The mandate seeks to compensate for the legislature’s failure to pass Senate Bill 1530, the ambitious piece of climate change policy that prompted a dramatic walkout from Republican lawmakers late last month.
THE REDUCTION MANDATES: Through this executive order, the state will use a different set of methods to achieve the same targets for emissions reduction outlined in the failed cap and trade bill—45% below 1990 levels by 2035 and 80% below 1990 levels by 2050.
DEQ WILL HAVE AUTHORITY TO SET EMISSIONS CAPS: With an economy-wide cap and trade system out of the question for now, Gov. Brown’s order allows the Department of Environmental Quality to institute caps on emissions from transportation fuels, natural gas, and industrial polluters. The mandate also outlines how several state agencies should move to make emissions reductions a top priority by using their regulatory capacities to bring about significant carbon reductions in their respective sectors.
The sector-by-sector approach, while better than no action at all, certainly has its disadvantages. It will surely be met with legal challenges from Republican opponents. It will also be more expensive than the cap and trade plan.

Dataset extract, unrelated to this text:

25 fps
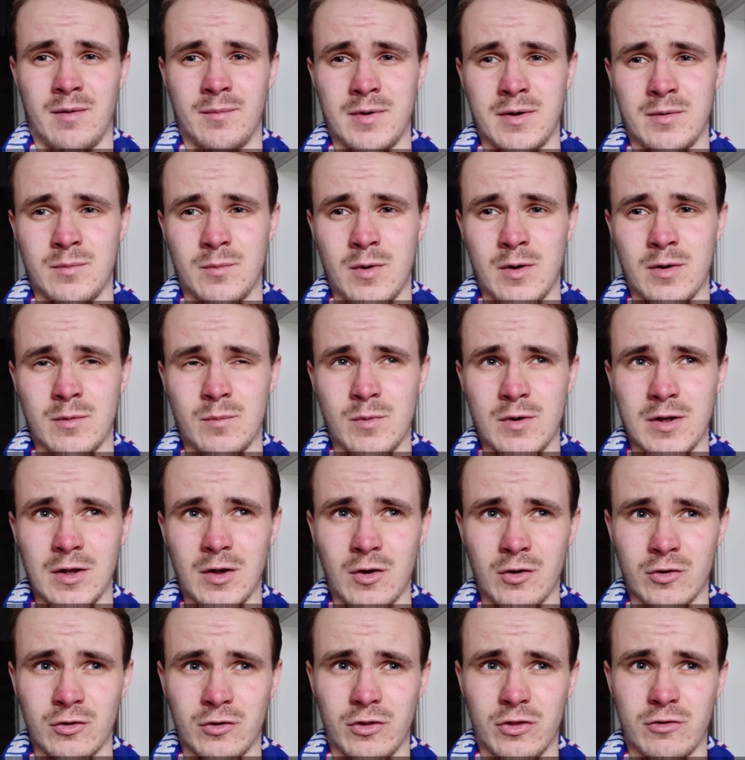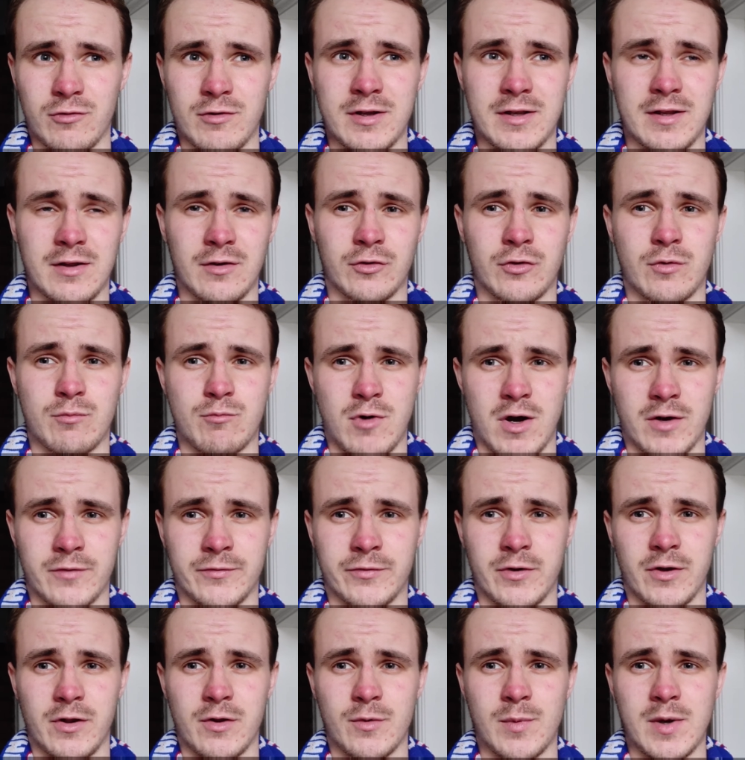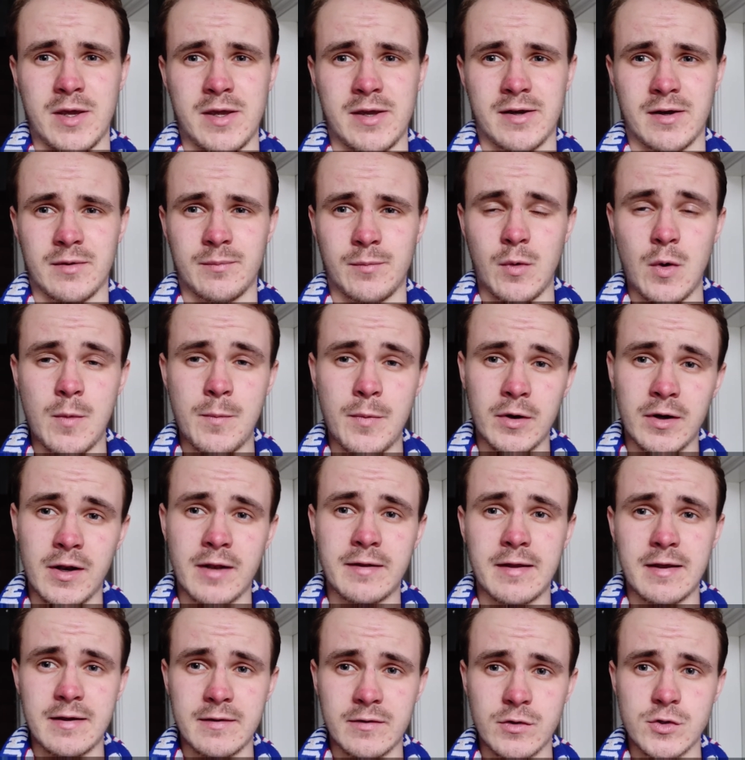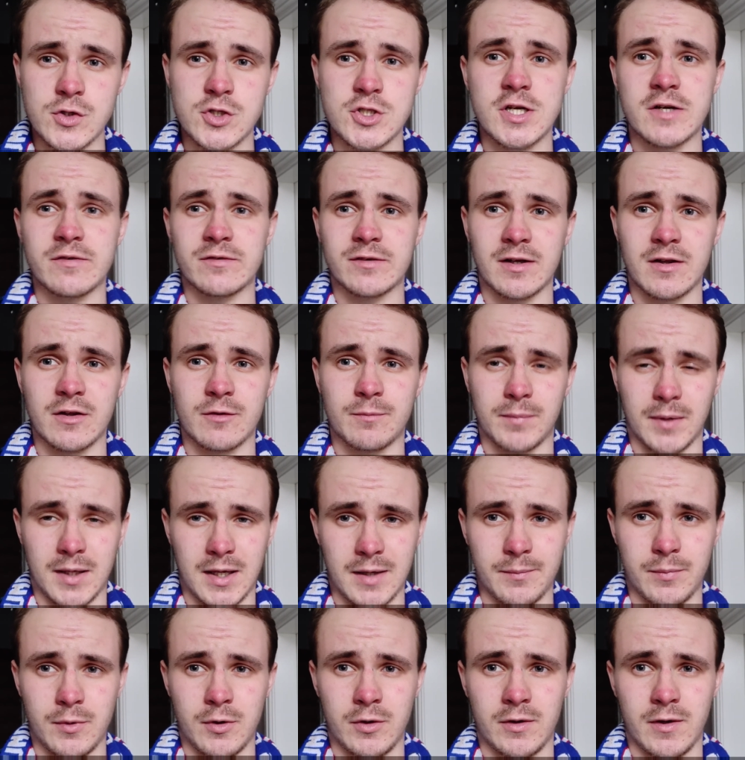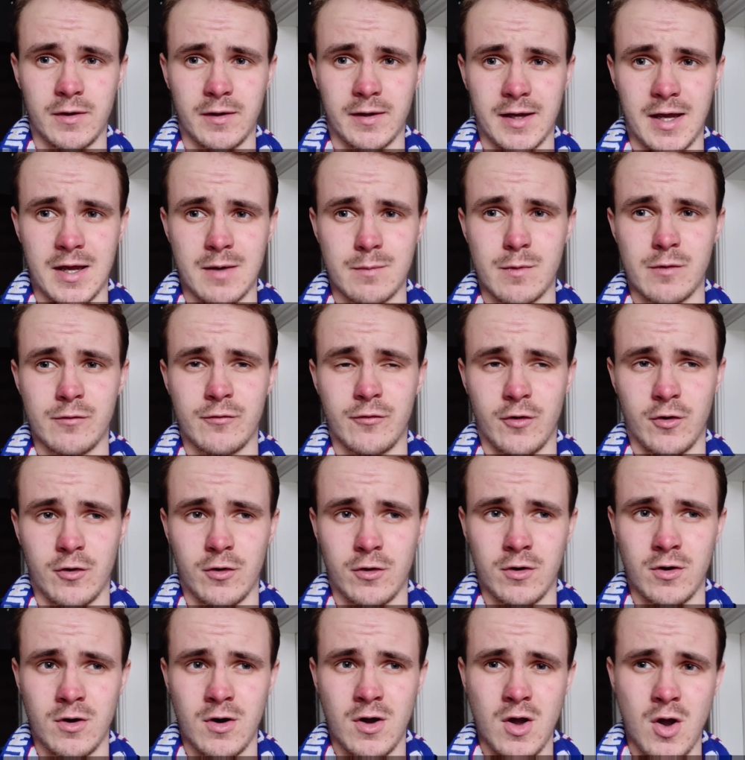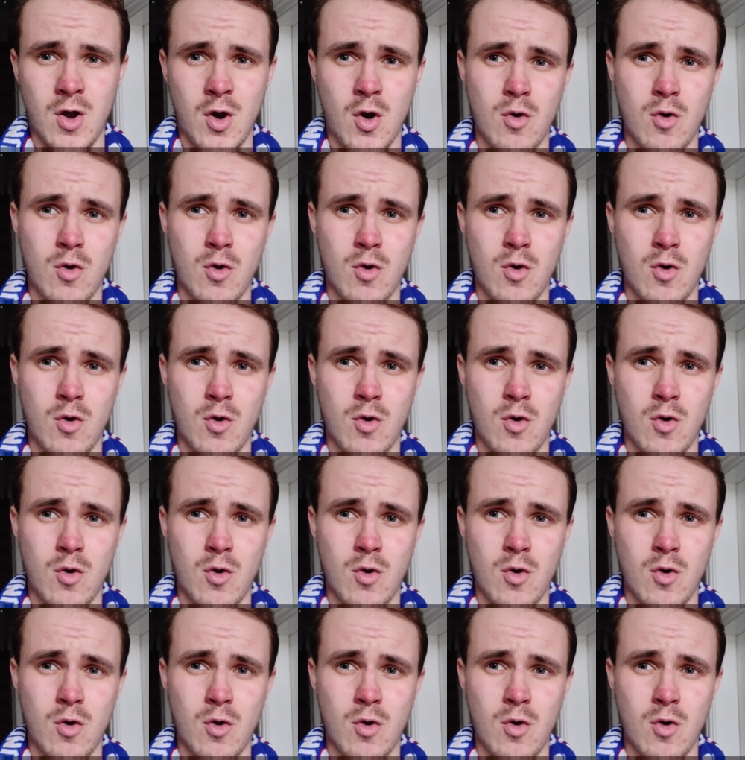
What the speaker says: I mean, we lost 3-0 to Bradford at the weekend, but we put in a decent shift against Blackburn in the game before.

And it is likely to affect the more precarious sectors that the failed legislation made exceptions for in order to protect.
VARIED REACTIONS: The head of Oregon’s Global Warming Commission, Angus Duncan, told The Oregonian, “Once again, Republican legislators have done their constituents dirt by replacing a more cost effective and efficient way of reducing emissions… They’ve managed to include folks who otherwise who would have been excluded.”
By forecasting the legal challenges to come, Republican lawmakers made their continued opposition clear at a meeting of the Legislature’s emergency board on Monday, where the panel voted to direct $5 million toward the implementation of Gov. Brown’s executive order.